AHHHHHH!!!! An all to fimiliar subject for me. I have 2 children from my 1st spouse and when I remarried he immediatley filed paperwork for a reduction in child support becuase of my marriage. EVERY state is different - but because you re-marry does not automatically mean that the new spouses income is considered in the child support agreement between the 2 parties. My situation is a liitle different, I had a pre-nup signed stating that everything that me and my new spouse would aquire would be separate (Louisiana is a community property state). Every little penny counts when it comes to child support - from the lunch money you send them to school with to providing car insurance for your car to drive the kids to where they need to be, and I found this one interesting even gas for a lawnmower!! (to maintain your yard). I found that one out there but the Law says yes, anything that you have to spend to provide for your children will be included in child support.

 

I would DEFIENTLY go through the court system and not give anyone cash. She can come back on day and get mad and say that he has never paid a dime and he will have no proof of it. ALWAYS keep a paper trail!
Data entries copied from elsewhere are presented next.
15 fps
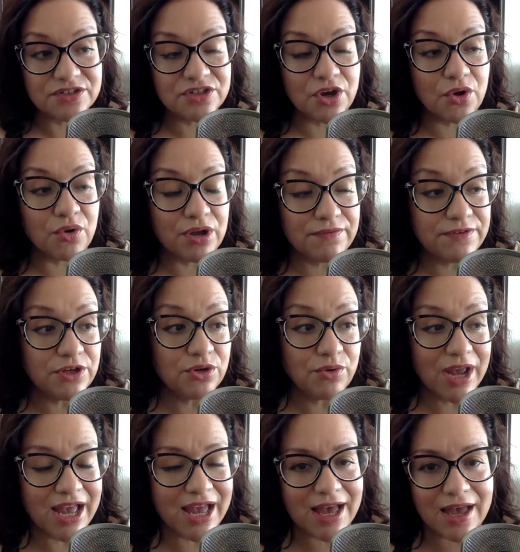So if you
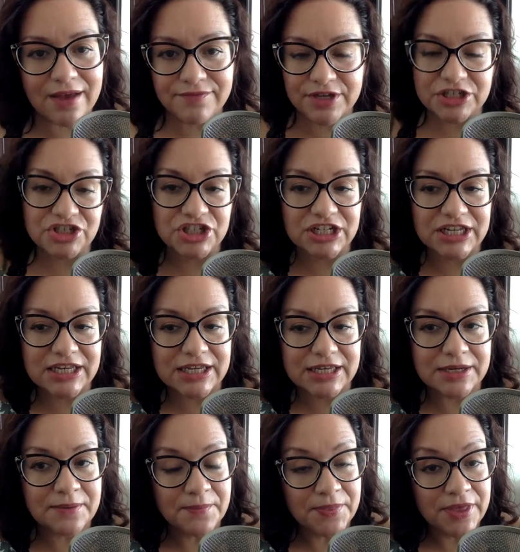have a
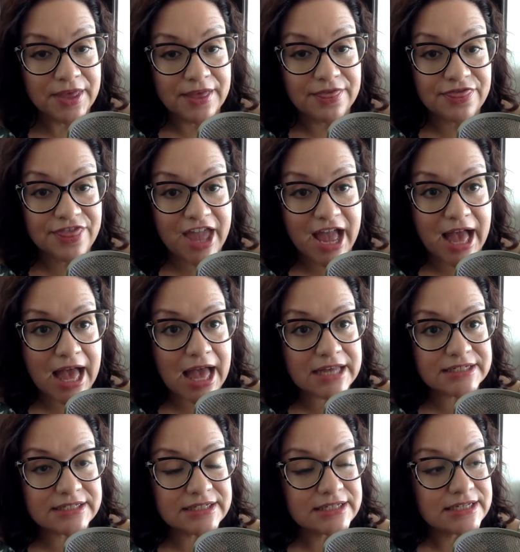chicken
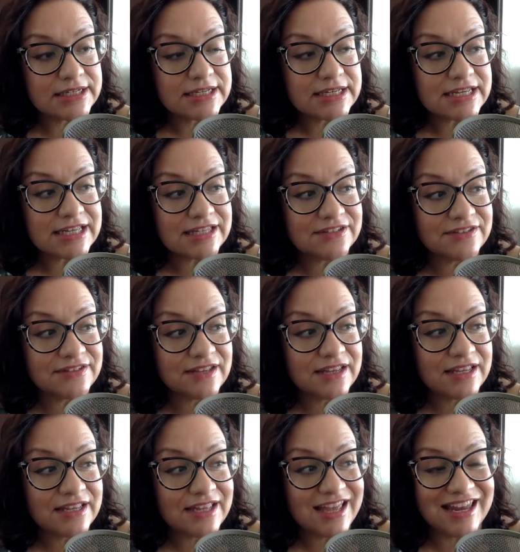that is
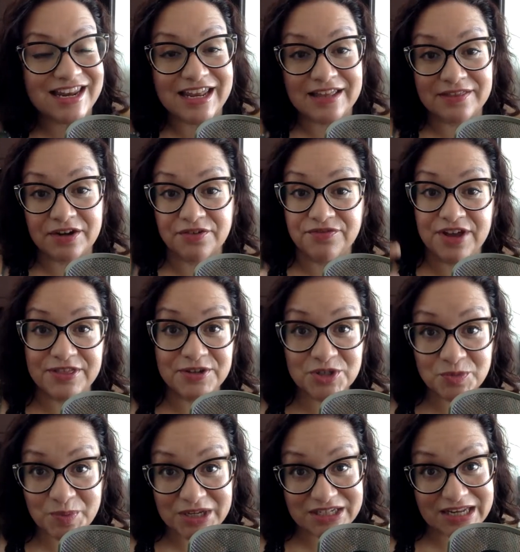getting their
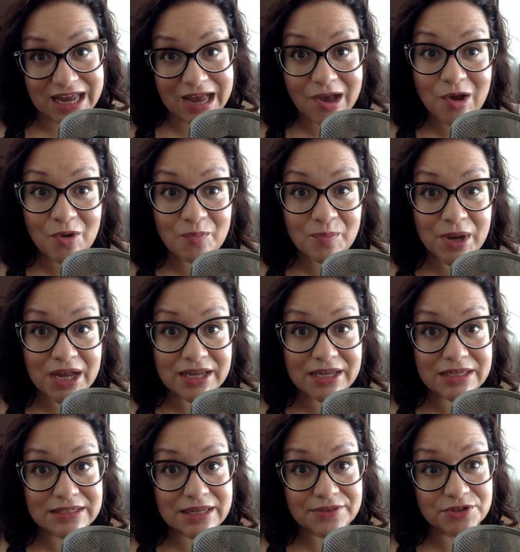feathers picked out by
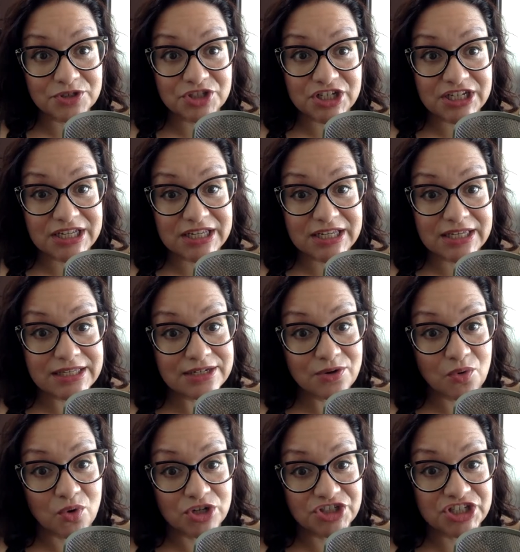another chicken
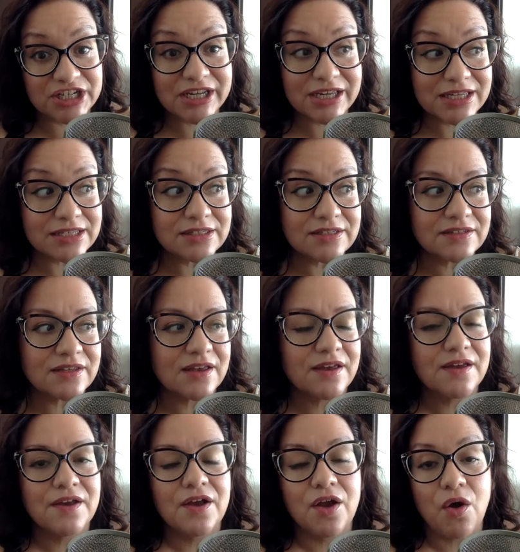or chickens,
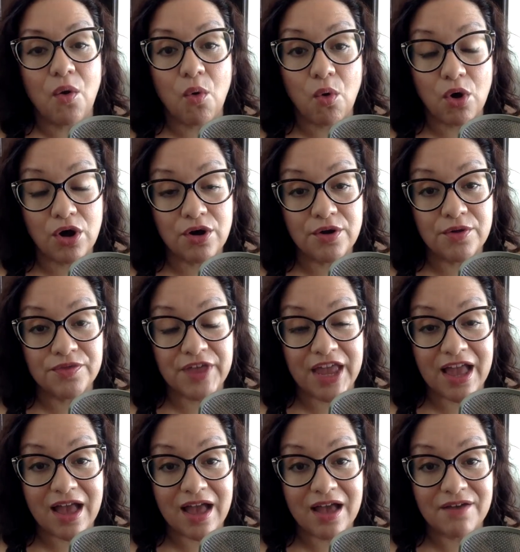or they
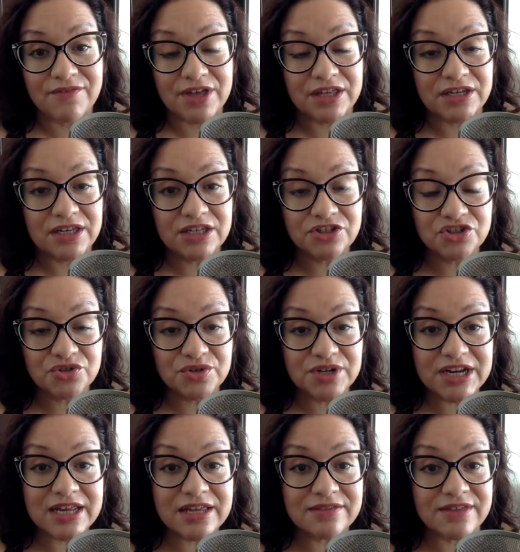have an
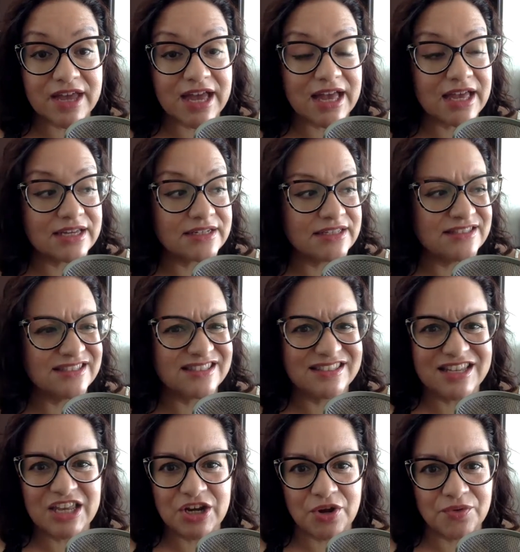injury that is,
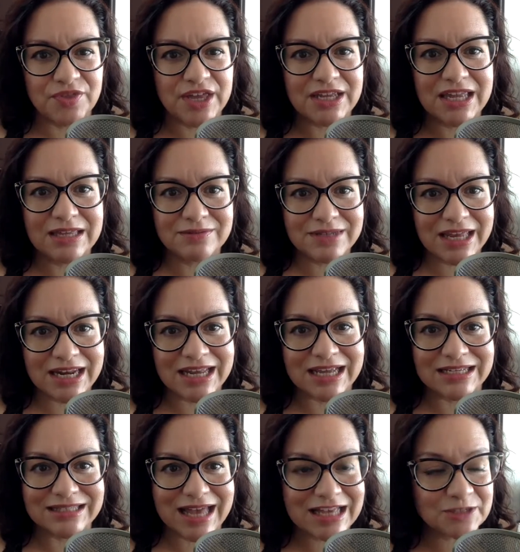you know, that keeps getting
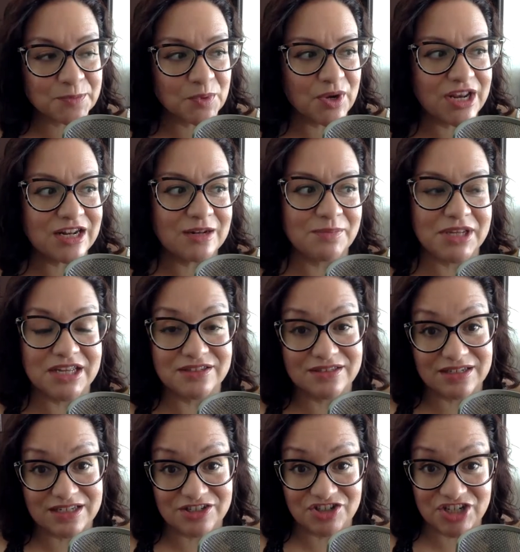exasperated because
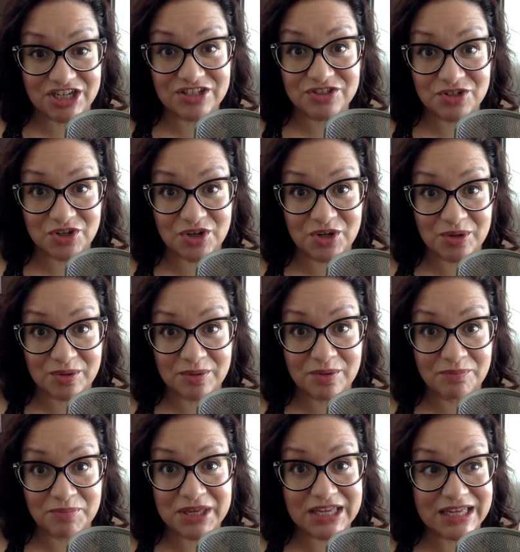the chickens are
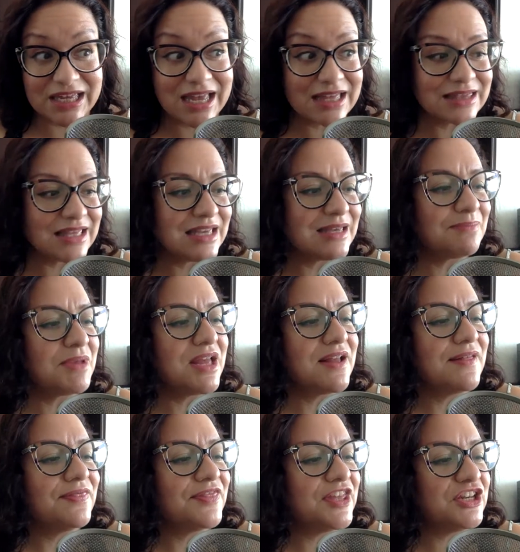picking at them,
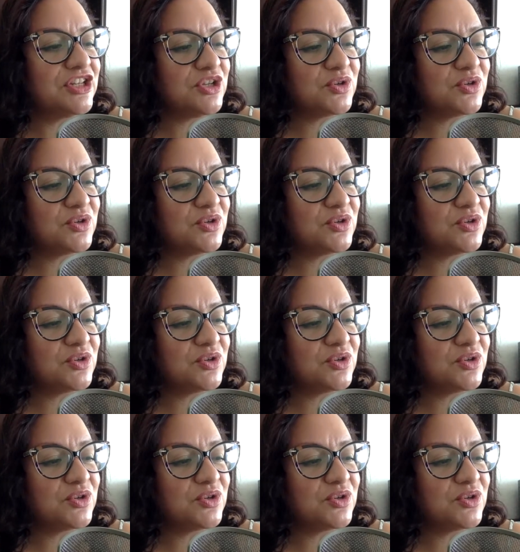then you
As for her expensive taste, he can ask the court for her to prove where the child support monies are being spent. Sort of like a tally for what she is spending the child support money on. When it comes to child support, so many people have different views - some think that the ex is spending on themselves and not the children, etc..... Some think that if it is not being paid then withhold the kids...... Child support and visitation are 2 totally different things and are looked at differently in the court system (At least here in New Orleans it is).

 

There is never really a solution to the problem, I don't ever think that both parties will be happy - If he gets a reduction she will be mad and if she gets an increase - he'll be mad. The thing to remember is, is that it is the kids who suffer when the parents can't agree on the best intrest of the children in a seperation/divorce, etc.

 

When I was in court, one of the many, many times I've spent there on this issue I heard the Judge tell a couple that, "It is a shame that you are making me make a decision for your child and I don't even know your child. You two should be adult enough to sit down and agree on something. You both might not like what I will decide, but since you are making me make this decision I will have to do what I think is best for your child". Those words are so true, yet I know how hard it is trying to sit down with an ex to discuss the kids, visitation, money, etc.. when at the time you can't stand them.

 

I wish your friend luck and really recommend that your friend either start paying by check or money order or even get her to sign a receipt stating that the cash payment is for child support and document the month, date, etc..... GOOD LUCK!